Alles stimmig, gewiß: Kernige Charaktere, atmosphärisch dichte Darstellung der Dorfmafia, jede Menge landwirtschaftliches Gerät (Belarus 552, Fendt Farmer); im nebligen Spätwinter stapft Stoever im ‚guten‘ beigen Trenchcoat mißmutig über den aufgelassenen Bauernhof der Grambecks, und die ominösen Göhrde-Morde finden Erwähnung – da ist man besser nicht mehr hingefahren…
Aber gegen Ende fangen die Unstimmigkeiten an: Brocki verpennt fast die Lösung, weil er einem Kreuzworträtsel nicht die gebührende Beachtung schenkt, was den Kreis der Verdächtigen für den Zuschauer schon früh eingeschränkt hat (zugegebenermaßen ein geschickter Schachzug, wodurch sich die Aufklärung hinauszögert), der Doppelmörder verzehrt am Tatort in aller Seelenruhe Räucherforelle, wird im Verhör hart rangenommen und gesteht die Tat ohne Umschweife – und die Figur des Mädchenmörders Holm? Ist der Darsteller eigentlich bekannt?
Lediglich angerissen dessen Geschichte, und es ist eigentlich schade, daß die Mordserie mit den Kratzspuren/DNA-Abgleich/Verhaftung so nebenbei gelöst wurde.

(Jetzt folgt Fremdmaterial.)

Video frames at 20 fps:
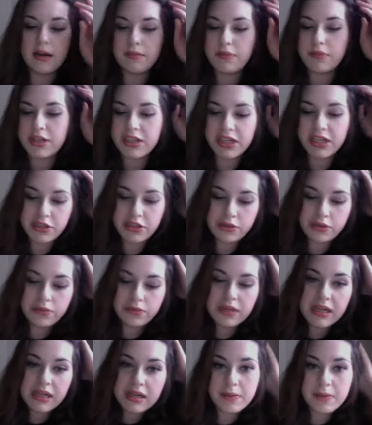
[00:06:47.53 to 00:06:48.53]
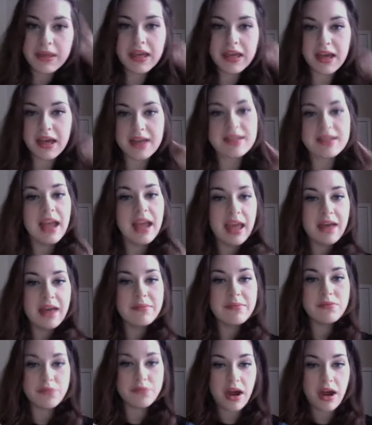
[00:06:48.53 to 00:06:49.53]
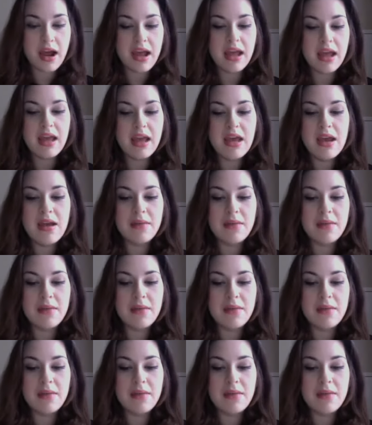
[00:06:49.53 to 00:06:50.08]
which I do need because I am dry,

Delektieren konnten wir uns immerhin an gestandenen Schauspielern Hamburger Provenienz: Gerda Gmelin, Prinzipalin des ‚Theater im Zimmer‘ und ein bekanntes Gesicht in 9 TOen, dazu Edgar Bessen und Ulrich Faulhaber; knorrigen Typen wie Jürgen Janza, der viele, aber meist kleine TV-Rollen bekleidete sowie Florian Martens (‚Ein starkes Team‘, Sohn von Wolfgang Kieling, Susanne Uhlen ist seine Halbschwester); ergänzt durch die Jungspunde Mark Keller (1990 durchgestartet mit ‚Sterne des Südens‘) und Götz Schubert.
Keller verdient sich Meriten bei der Ermittlungsarbeit, punktet zusätzlich mit einer Verhaftung und darf deshalb bei den drei folgenden Folgen Ersatz für Meyer II sein; Viktoria Pawlowski spielt bei ihrem ersten und einzigen Fernsehauftritt die kleine Janine ganz wunderbar; Martina Schiesser legt als etwas spröde Serviererin anfangs falsche Fährten, sie ist hiernach nur sporadisch im TV zu sehen – 11 Jahre später wird sie nochmal in zwei TO dabei sein: Abschaum/Verlorene Töchter, beide 2004.
Alles in allem ein guter 3-Sterner, für den vierten reicht es leider nicht ganz.